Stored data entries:

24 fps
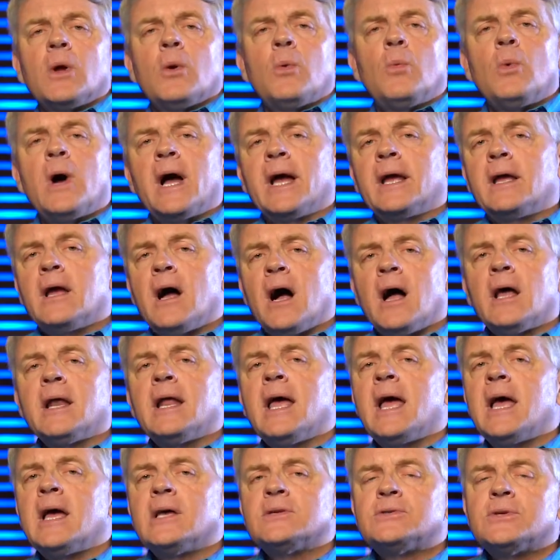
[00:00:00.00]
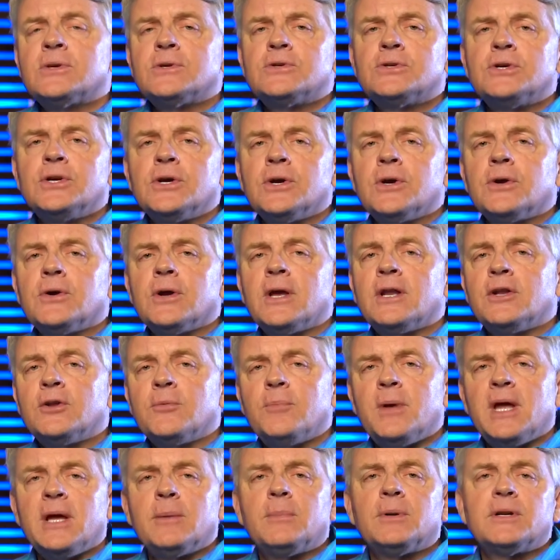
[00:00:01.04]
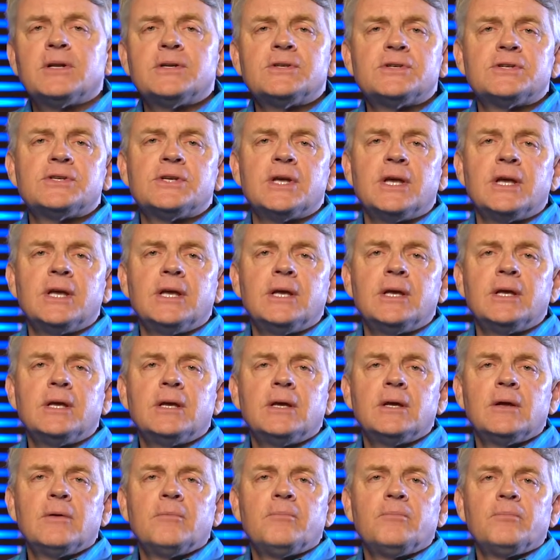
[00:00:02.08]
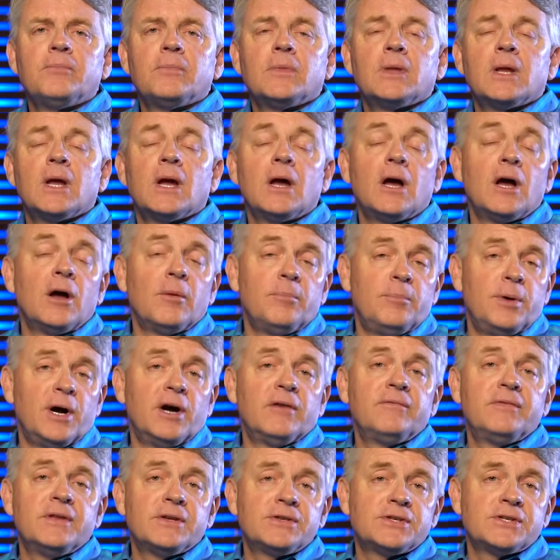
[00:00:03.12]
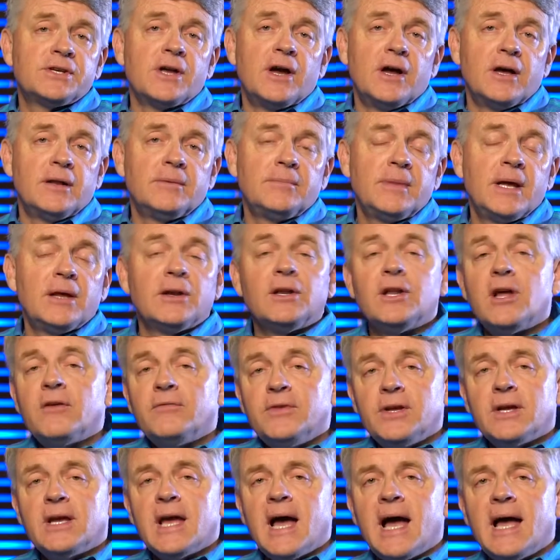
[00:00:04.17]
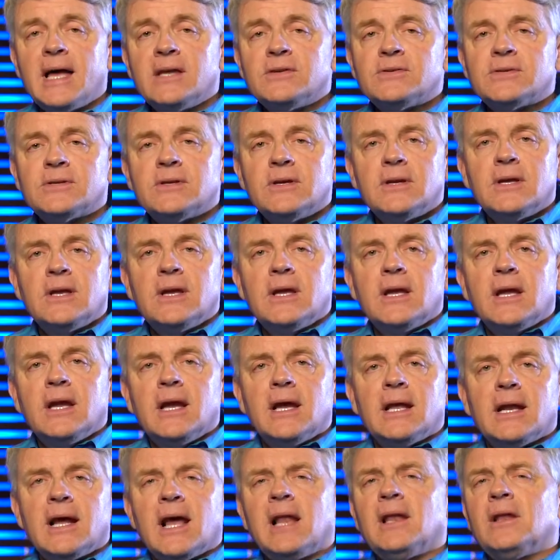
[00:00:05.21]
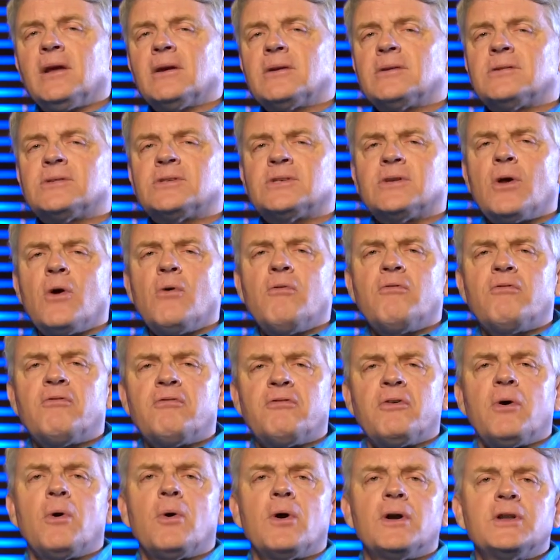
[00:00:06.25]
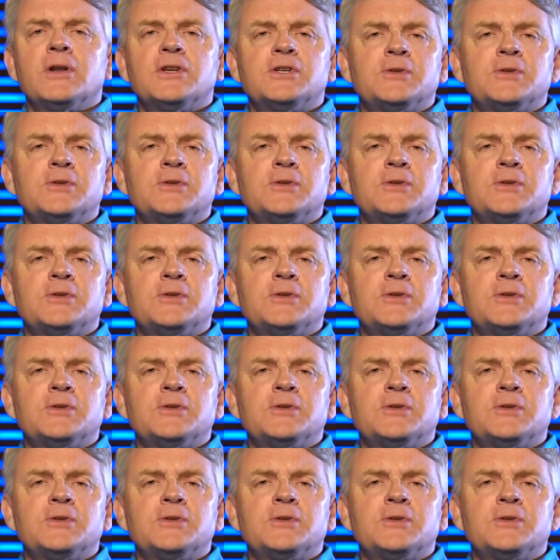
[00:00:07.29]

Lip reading: why God has us here and to be able to see above the sun. Man, I love you guys, and I look so forward to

Exercise:
Once the pictures are dropped, repeat the data above exactly.

Exercise solution:
24 fps
[00:00:00.00]
[00:00:01.04]
[00:00:02.08]
[00:00:03.12]
[00:00:04.17]
[00:00:05.21]
[00:00:06.25]
[00:00:07.29]

Lip reading: why God has us here and to be able to see above the sun. Man, I love you guys, and I look so forward to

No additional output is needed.